Chandigarh: Punjab and Haryana High Court on Friday adjourned the hearing on the jailed MP Amritpal Singh’s petition seeking permission to attend the Parliament session and set the next date for February 25.

For the record, pro-Khalistan leader and Member of Parliament from Punjab’s Khadoor Sahib Lok Sabha seat, Amritpal is currently detained in Dibrugarh Central jail in Assam, under National Security Act (NSA). He along with his aides was arrested on April 23, 2023 for clashing with police personnel and storming Ajnala police station in Amritsar demanding release of one of his aides booked in a case of assault and abduction.

Taking up Amritpal Singh's petition, the court directed Satya Pal Jain, additional solicitor general and counsel for the Union of India, to ascertain whether any parliamentary committee exists to address such cases and also asked him to submit a reply in this regard by February 25.

It may be recalled that the radical Sikh preacher Amritpal had recently moved the high court seeking directions to allow him to attend the Parliament session in obedience of the summons issued by the Lok Sabha secretary.

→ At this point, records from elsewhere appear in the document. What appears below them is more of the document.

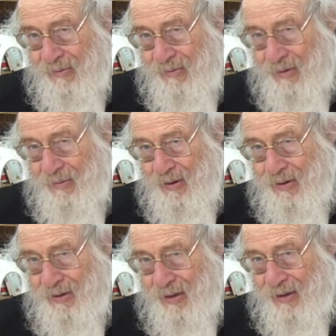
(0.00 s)

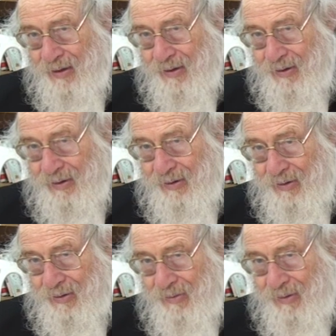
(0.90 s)
Chinese are written
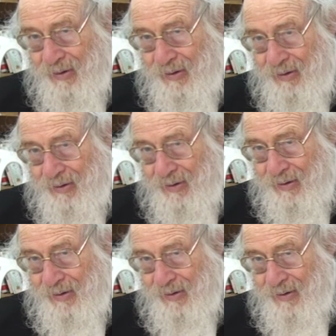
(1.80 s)
cucumber.
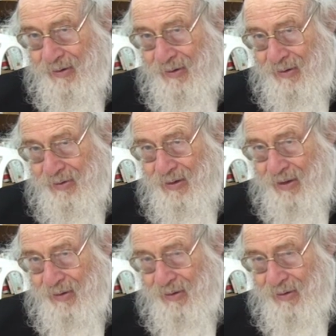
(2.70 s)

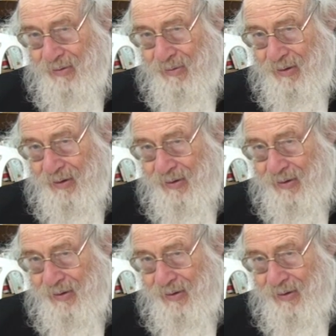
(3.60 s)
Sour cucumber.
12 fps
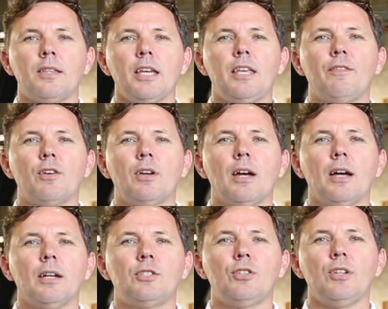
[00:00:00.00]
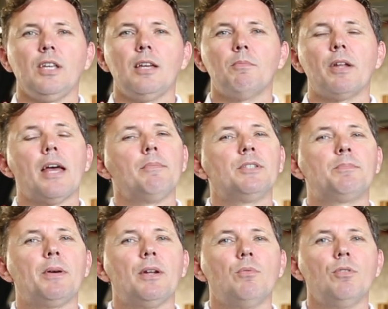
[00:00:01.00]
thank you for tuning in. My name is
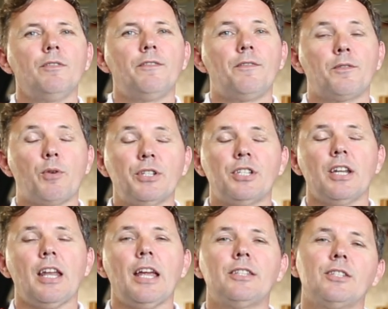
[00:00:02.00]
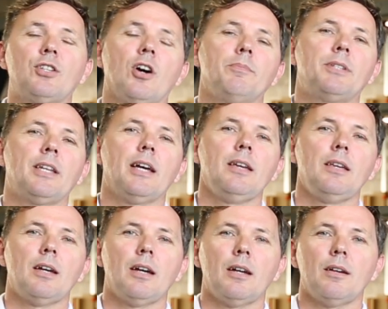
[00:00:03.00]
Peter Wolff. Question and answer time today.
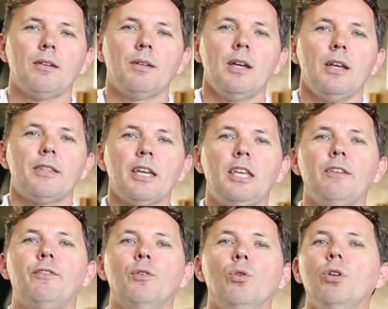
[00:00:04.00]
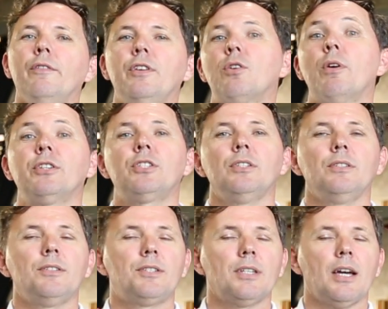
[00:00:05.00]
Thank you for all of your
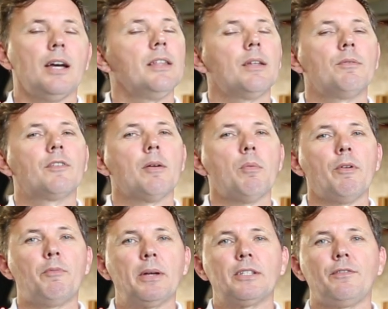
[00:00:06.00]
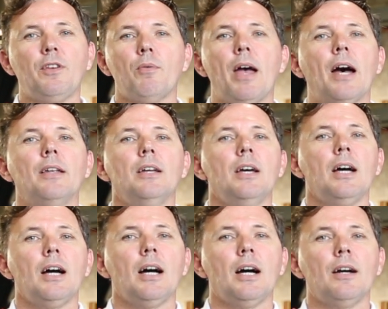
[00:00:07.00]
questions that have come in. We've picked a few out
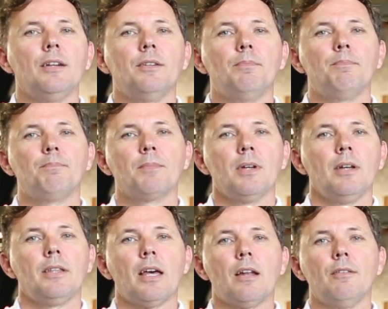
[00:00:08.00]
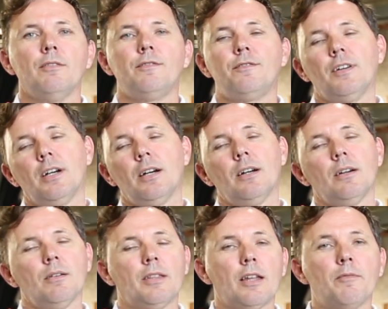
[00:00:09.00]
that
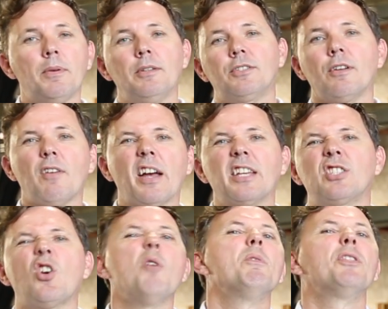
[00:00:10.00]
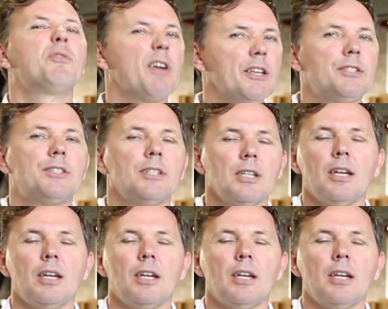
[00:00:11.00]
have been sort of, I guess, common threads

He held he was not able to attend the Parliament due to his preventive detention in the Assam jail and is forced to remain absent from the Parliamentary proceedings with malicious intent to get his parliamentary constituency unrepresented and to get his seat vacant after 60 days absence which will have serious consequences for the petitioner as well as for voters of his constituency.

Amritpal sought directions to allow him to attend the meetings with the Central government ministers of departments for discussing issues of his constituency and its development; He contended that he was duly elected as a MP from Khadoor Sahib constituency in the 2024 parliamentary polls, securing over 4 lakh votes.

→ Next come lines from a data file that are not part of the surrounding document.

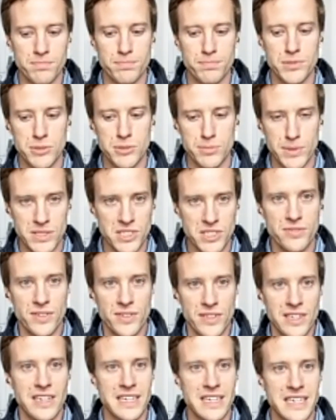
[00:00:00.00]

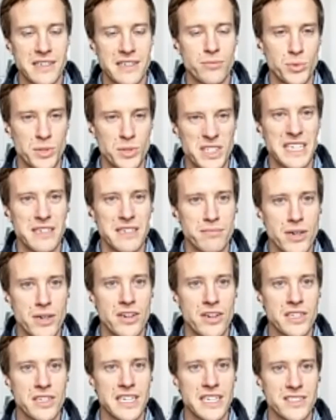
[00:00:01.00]
specifically within
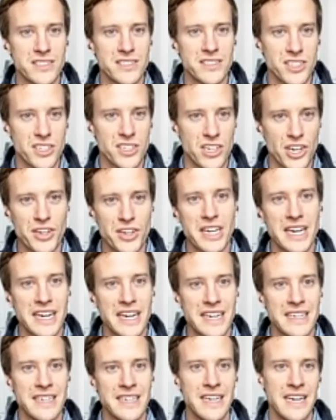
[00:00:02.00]
markets that are
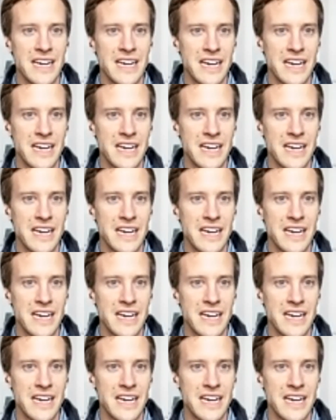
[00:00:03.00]
looking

He had formally requested the Lok Sabha Speaker on November 30, 2024, to allow him to attend the ongoing Parliamentary session. He was informed that he had been absent from Parliamentary sitting for a total of 46 days with details of the absence. He had submitted a representation to the deputy commissioner/district magistrate requesting permission to attend the Lok Sabha sessions, but no response had been received.

The petitioner further contended that the present petition has been filed because after 60 days of absence from Parliament proceedings, his seat will be declared vacant and election again will be notified whereas the petitioner has been forcibly detained and not be allowed to attend the Parliament proceedings in spite of his intent to do so and in such circumstances, it cannot be called absence but forced action by the authorities keeping the petitioner away from the Parliament which in strict terms is contempt of the Parliament.